Oversupply of nursing homes grows
Die Welt - Article from 21.01.2009Miscalculations of investors – senior citizens did not make sufficient use of expensive offers
The financial crisis will not stop short of nursing homes: Many investors who purchased objects during the last years got into a situation of corporate distress. This situation might partly be called a dramatic one, says Carsten Brinkmann, chairman of the supervisory board of the consulting company Terranus which is specialised in social real estate, to the WELT. “Some purchasers have already tried to hive nursing homes off again ineffectively.”
This approves appraisements of those experts who warned against overpriced purchases in the nursing home market during the investment boom. In 2007 Helmut Braun, the former chairman of the board of the Kuratorium Wohnen im Alter (KWA), tried ineffectively to scale down the exaggerated expectations of investors by stating the thread of “a giant real estate bubble” caused by new buildings and price increases.
The dramatic consequences of the investment boom are also shown by the recent study of the Federal Statistical Office. According to this study, the number of nursing homes increased by 605 objects and 5.8 percent respectively to 11029 nursing homes with an overall number of 777015 inpatient beds from the beginning of 2006 to the end of 2007. Assuming an average new building price of eight million EUR, this corresponds with an overall investment asset of 4.84 billion EUR. On the contrary, the number of people permanently in need of care increased only by 4.3 percent to 686082 patients in the same period. This means that the offer of beds was 13.25 percent over demand already one year ago. Since then further new buildings came into the market.
RREEF, the real estate fund provider of Deutsche Bank, reduced the acquisition for its nursing real estate fund due to this development during the last years. On the contrary, other fund initiators and foreign investment companies relied upon an increased need of nursing home beds and a price explosion concerning social real estate caused by a continuously increasing number of elderly people. This hope was proved wrong until now but already bulled the nursing home real estate market in an unfavourable way during the last years. “At the beginning of 2006 objects were dealt with the 12.5-fold of the yearly rent on average. In autumn 2007 purchasers paid up to the 15-fold of the yearly rent”, says Brinkmann.
By now the prices have dropped to the 13-fold of the yearly rent again. Nevertheless, many providers do not find purchasers for their objects presently. “Prospective buyers pay high attention to location and condition of real estate objects” says the chairman of the supervisory board of Terranus. Investors had to struggle against the neglect to modernise existing objects during the years of boom.
Additional problems for many buyers: “Quite often purchase prices were financed by short-term credits”, says Brinkmann. Now banks do not only insist on considerably higher interest concerning the follow-up financing but also on higher equity participation. “But many purchasers of the last years cannot provide any more private funds”, says the chairman of the supervisory board. The crisis caused such an increased need for consulting for investors that Terranus has meanwhile assembled a team of six experts. Brinkmann: “This enables us to evaluate financing quickly and restructure it if necessary”.

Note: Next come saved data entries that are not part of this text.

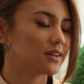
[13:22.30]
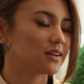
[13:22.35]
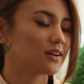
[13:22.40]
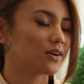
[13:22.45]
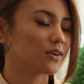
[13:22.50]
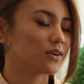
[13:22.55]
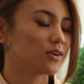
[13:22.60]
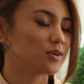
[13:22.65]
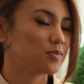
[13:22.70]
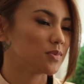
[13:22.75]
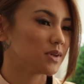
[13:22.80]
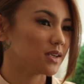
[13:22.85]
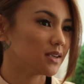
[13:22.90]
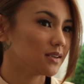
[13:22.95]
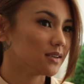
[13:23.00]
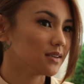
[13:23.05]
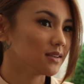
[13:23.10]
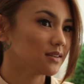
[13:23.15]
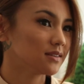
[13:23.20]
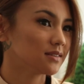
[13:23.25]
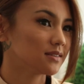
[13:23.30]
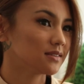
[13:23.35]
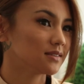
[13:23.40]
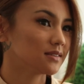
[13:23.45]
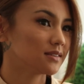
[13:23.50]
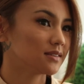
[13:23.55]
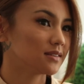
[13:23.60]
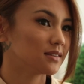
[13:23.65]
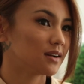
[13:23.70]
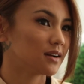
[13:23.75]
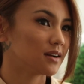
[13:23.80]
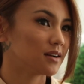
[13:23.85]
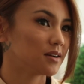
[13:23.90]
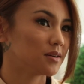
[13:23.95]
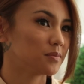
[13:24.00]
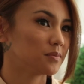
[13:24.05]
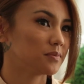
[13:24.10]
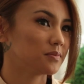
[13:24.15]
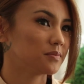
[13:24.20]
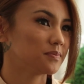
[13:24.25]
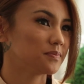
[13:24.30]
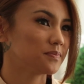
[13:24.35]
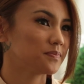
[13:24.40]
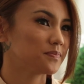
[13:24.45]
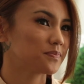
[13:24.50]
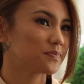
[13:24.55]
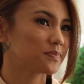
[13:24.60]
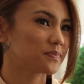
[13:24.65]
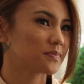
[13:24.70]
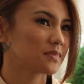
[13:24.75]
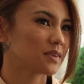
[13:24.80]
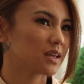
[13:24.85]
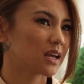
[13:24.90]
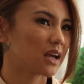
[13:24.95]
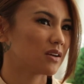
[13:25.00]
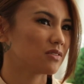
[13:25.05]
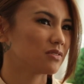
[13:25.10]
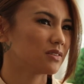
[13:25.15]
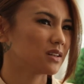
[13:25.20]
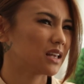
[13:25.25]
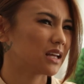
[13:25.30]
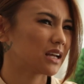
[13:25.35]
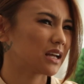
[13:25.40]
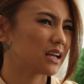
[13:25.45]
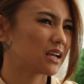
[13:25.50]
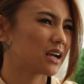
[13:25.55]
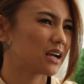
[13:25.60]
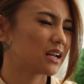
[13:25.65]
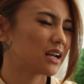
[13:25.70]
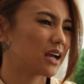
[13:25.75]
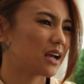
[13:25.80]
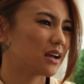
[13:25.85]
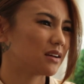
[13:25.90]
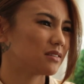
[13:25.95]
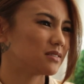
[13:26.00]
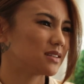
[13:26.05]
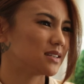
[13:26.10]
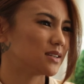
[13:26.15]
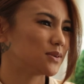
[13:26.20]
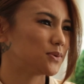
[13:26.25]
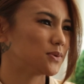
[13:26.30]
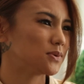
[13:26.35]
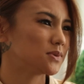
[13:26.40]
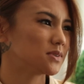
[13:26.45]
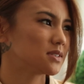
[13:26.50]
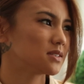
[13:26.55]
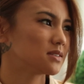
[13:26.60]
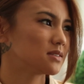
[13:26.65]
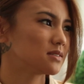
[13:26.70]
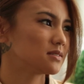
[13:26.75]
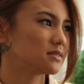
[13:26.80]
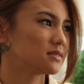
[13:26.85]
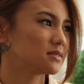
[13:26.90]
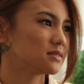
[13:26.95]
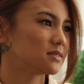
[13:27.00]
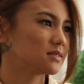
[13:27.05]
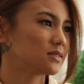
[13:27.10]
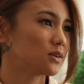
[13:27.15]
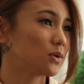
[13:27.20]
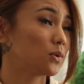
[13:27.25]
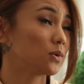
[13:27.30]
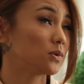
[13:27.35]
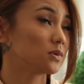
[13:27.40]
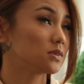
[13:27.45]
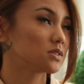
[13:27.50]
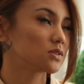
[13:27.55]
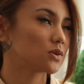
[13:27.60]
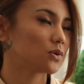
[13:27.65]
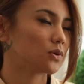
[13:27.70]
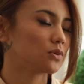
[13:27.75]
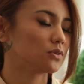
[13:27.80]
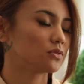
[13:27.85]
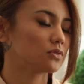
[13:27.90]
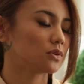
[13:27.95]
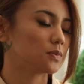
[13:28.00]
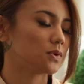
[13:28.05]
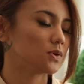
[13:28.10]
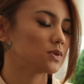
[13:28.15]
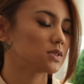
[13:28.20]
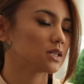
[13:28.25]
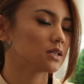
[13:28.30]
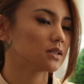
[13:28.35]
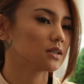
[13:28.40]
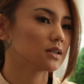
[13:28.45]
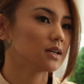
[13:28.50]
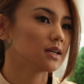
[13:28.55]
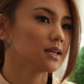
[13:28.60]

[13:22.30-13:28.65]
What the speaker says: and R&B. I feel like I kind of have an old soul for music.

The crisis of nursing home owners worried many nursing home inhabitants and their relatives. “Under the prevailing circumstances nobody has to fear for his or her bed”, says Brinkmann to give the all-clear. Social real estate is rented to operating companies. “In the past these operating companies were still able to operate the nursing homes although one owner had become insolvent”, says the expert of Terranus. “Banks will not press for evictions because nursing real estate could hardy be used differently”. Lease payments will be made as long as the operators operate the nursing homes.
Investors cannot solve their problems by rent increases. Brinkmann: “The maximum amount of lease payment of operating companies is capped by legal restraints.”